REQUIRED WORK:
Would you print the records below word for word, without the pictures?

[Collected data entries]
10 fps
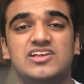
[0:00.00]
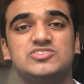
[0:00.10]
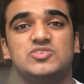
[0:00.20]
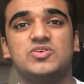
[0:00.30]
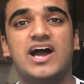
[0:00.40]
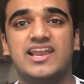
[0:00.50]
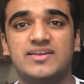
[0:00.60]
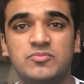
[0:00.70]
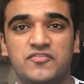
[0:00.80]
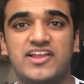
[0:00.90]
So I
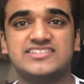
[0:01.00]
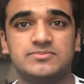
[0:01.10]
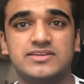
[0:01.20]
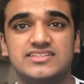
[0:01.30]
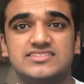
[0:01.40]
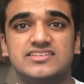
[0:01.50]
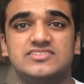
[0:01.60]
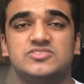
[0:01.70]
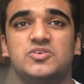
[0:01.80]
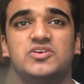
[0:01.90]
like more flexibility.
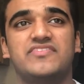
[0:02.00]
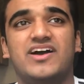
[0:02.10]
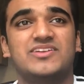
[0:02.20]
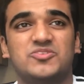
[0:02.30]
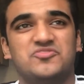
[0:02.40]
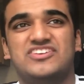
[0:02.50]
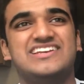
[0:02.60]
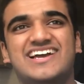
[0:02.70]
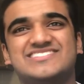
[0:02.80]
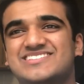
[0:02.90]
So if I don't feel like,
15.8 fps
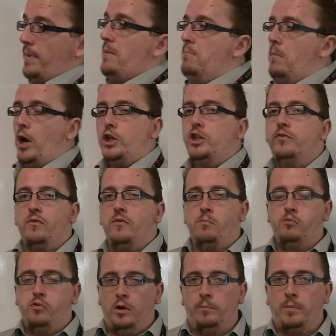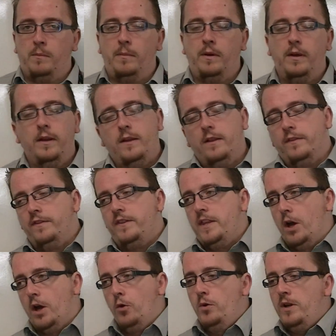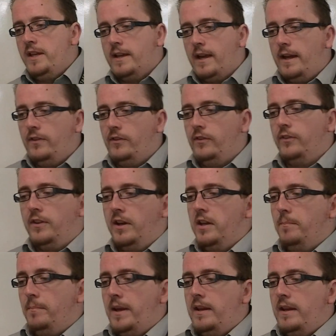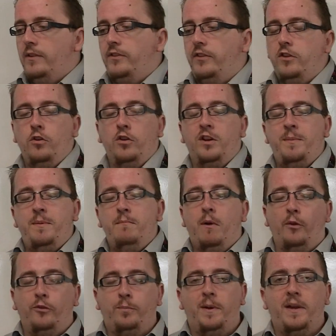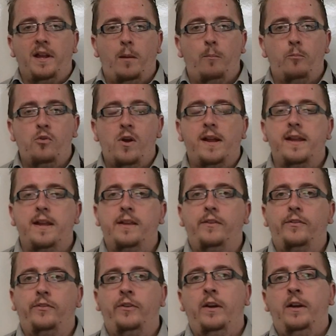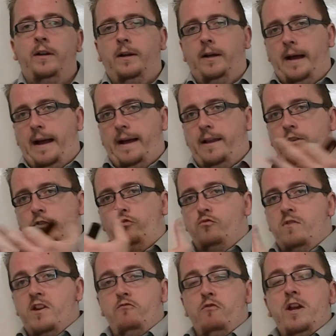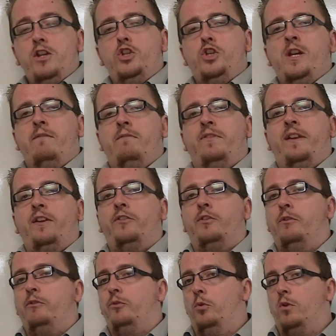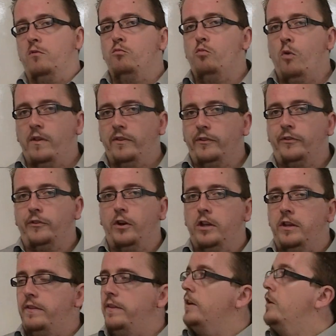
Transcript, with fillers: be much of a problem. The only case is going to be is that you're going to be multiplying out brackets and rearranging everything so it's all on one side of the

RESPONSE:
10 fps
[0:00.00]
[0:00.10]
[0:00.20]
[0:00.30]
[0:00.40]
[0:00.50]
[0:00.60]
[0:00.70]
[0:00.80]
[0:00.90]
So I
[0:01.00]
[0:01.10]
[0:01.20]
[0:01.30]
[0:01.40]
[0:01.50]
[0:01.60]
[0:01.70]
[0:01.80]
[0:01.90]
like more flexibility.
[0:02.00]
[0:02.10]
[0:02.20]
[0:02.30]
[0:02.40]
[0:02.50]
[0:02.60]
[0:02.70]
[0:02.80]
[0:02.90]
So if I don't feel like,
15.8 fps
Transcript, with fillers: be much of a problem. The only case is going to be is that you're going to be multiplying out brackets and rearranging everything so it's all on one side of the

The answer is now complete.